**What to work on:** Each line below from the line with "[00:00:01.40]" to the line with "[00:00:03.20]" must be copied exactly, including those two, and no picture may appear in the copy.

**Data extract:**
++++

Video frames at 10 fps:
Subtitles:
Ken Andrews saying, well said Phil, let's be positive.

++++

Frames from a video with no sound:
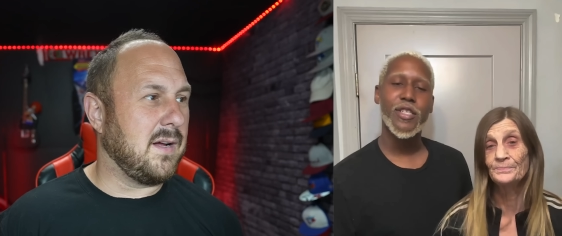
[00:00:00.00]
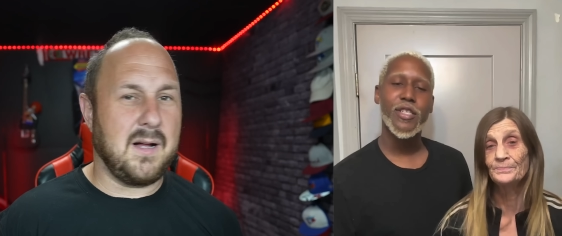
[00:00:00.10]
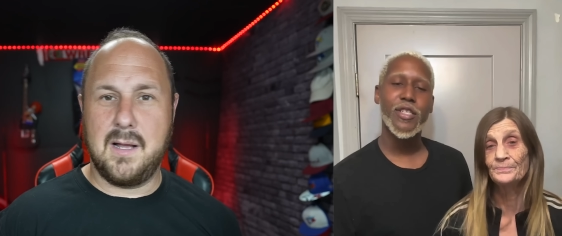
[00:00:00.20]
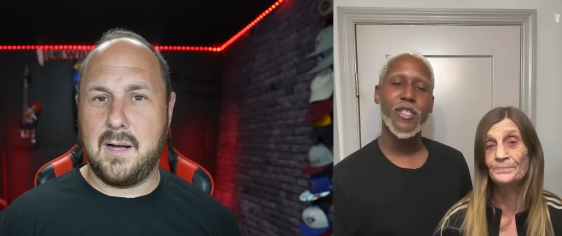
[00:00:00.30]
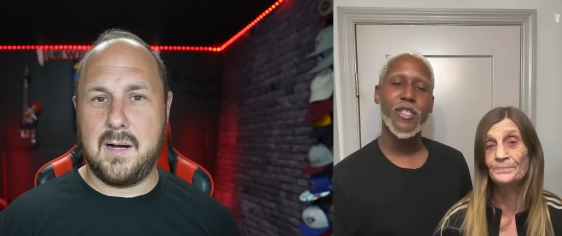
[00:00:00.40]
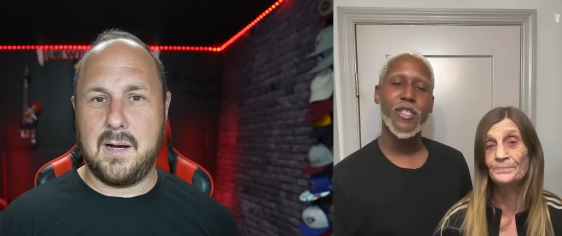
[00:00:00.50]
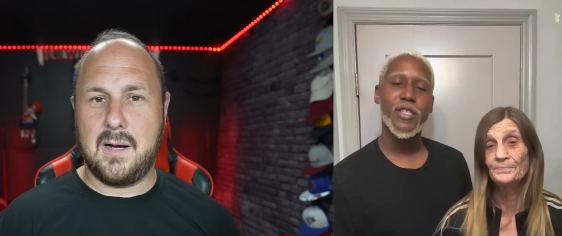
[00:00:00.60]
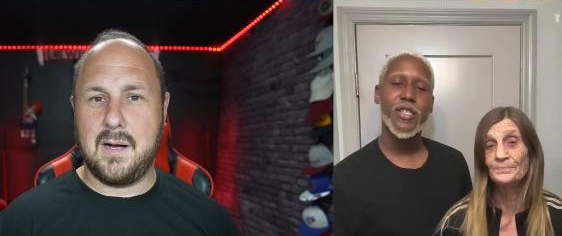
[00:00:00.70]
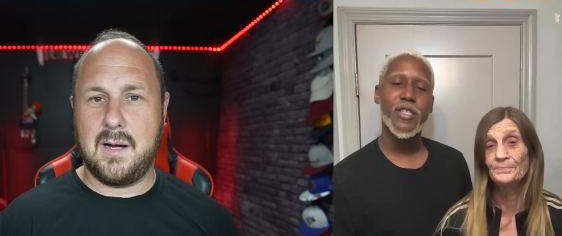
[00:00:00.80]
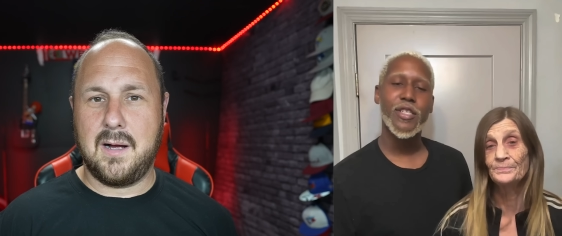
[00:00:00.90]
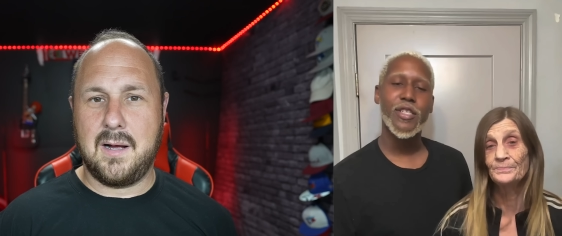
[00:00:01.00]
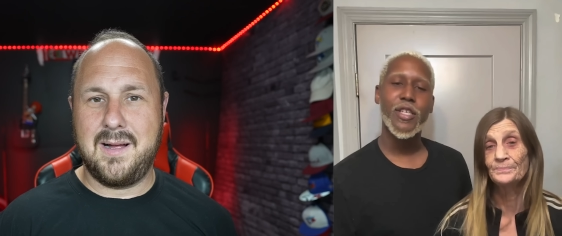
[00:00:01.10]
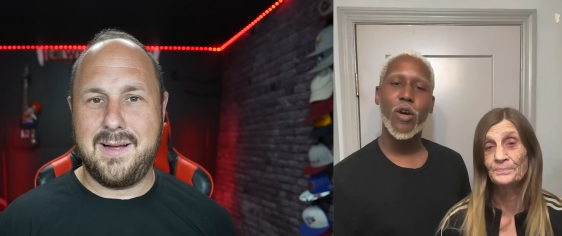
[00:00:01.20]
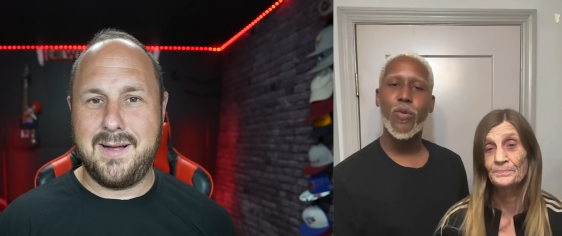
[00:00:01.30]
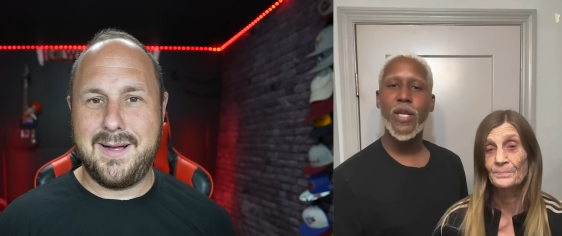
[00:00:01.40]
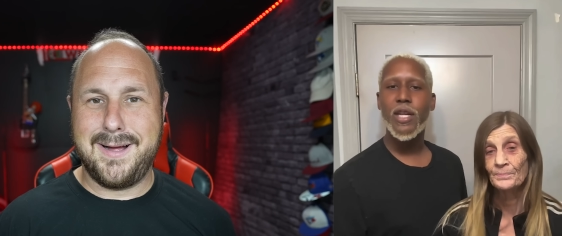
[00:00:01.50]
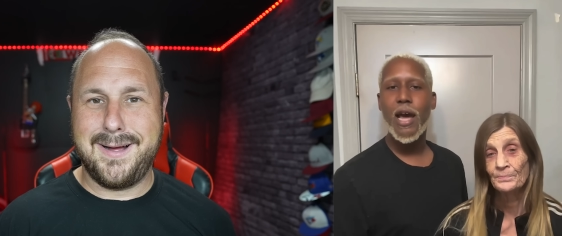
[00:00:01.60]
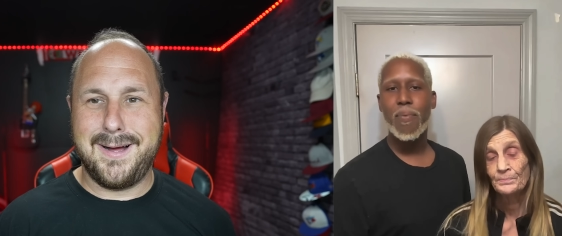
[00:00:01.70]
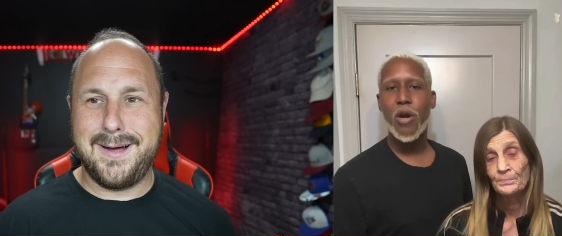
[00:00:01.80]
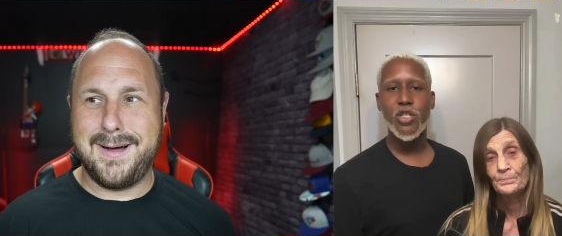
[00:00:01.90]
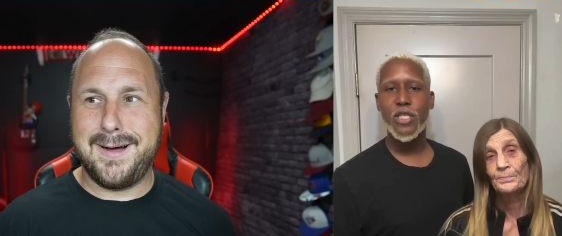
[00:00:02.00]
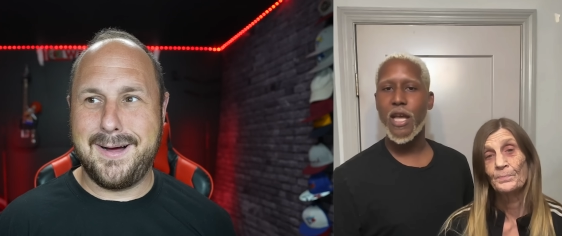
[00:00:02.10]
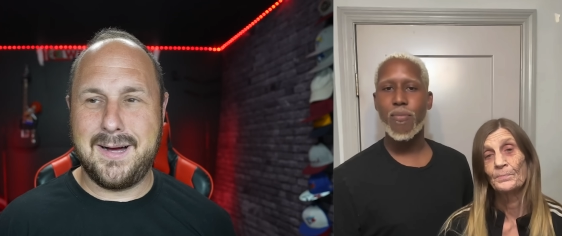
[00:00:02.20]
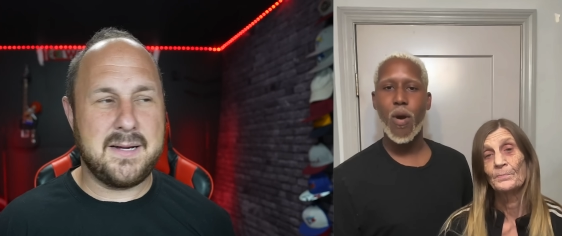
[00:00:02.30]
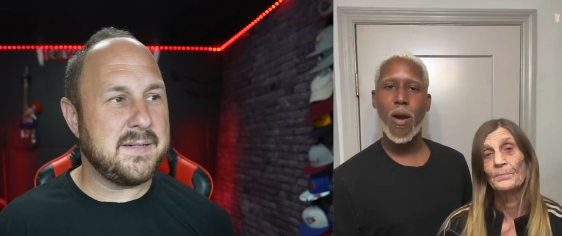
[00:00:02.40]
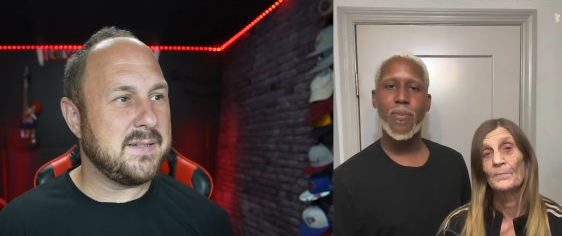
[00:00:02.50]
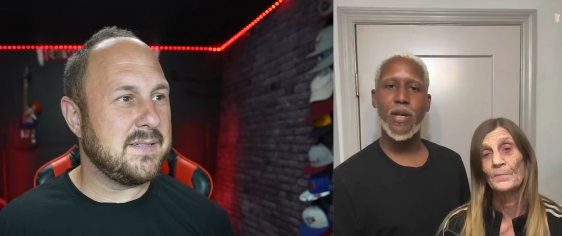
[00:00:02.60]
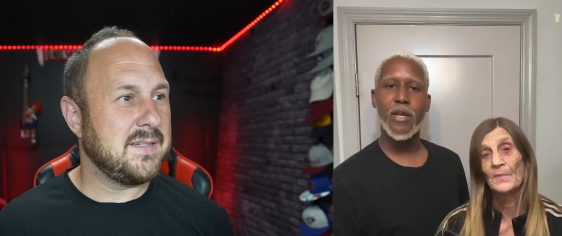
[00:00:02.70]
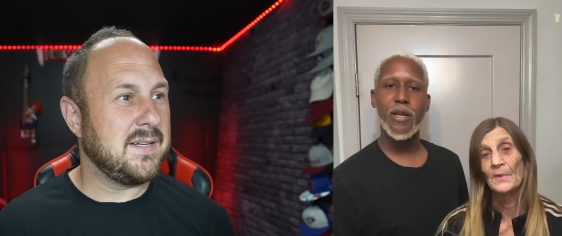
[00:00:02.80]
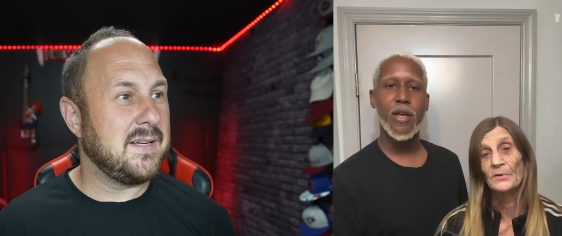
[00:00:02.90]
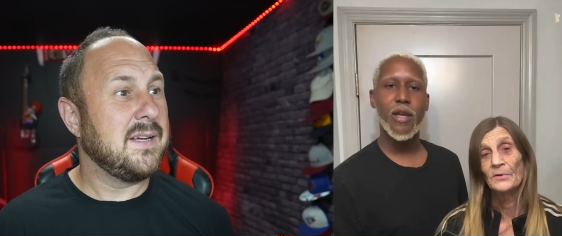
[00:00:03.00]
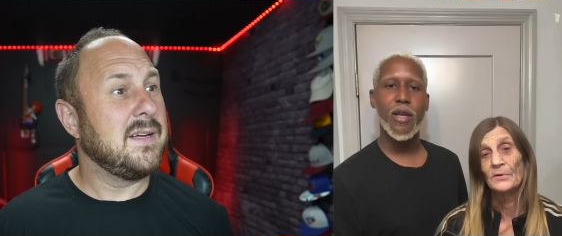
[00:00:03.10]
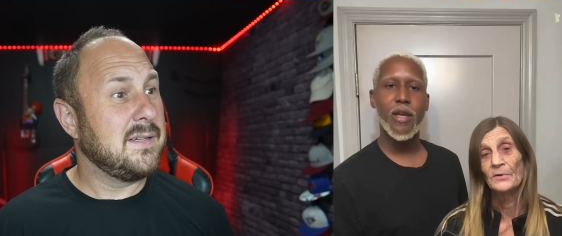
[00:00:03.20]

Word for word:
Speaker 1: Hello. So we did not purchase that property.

++++

**Your solution:**
[00:00:01.40]
[00:00:01.50]
[00:00:01.60]
[00:00:01.70]
[00:00:01.80]
[00:00:01.90]
[00:00:02.00]
[00:00:02.10]
[00:00:02.20]
[00:00:02.30]
[00:00:02.40]
[00:00:02.50]
[00:00:02.60]
[00:00:02.70]
[00:00:02.80]
[00:00:02.90]
[00:00:03.00]
[00:00:03.10]
[00:00:03.20]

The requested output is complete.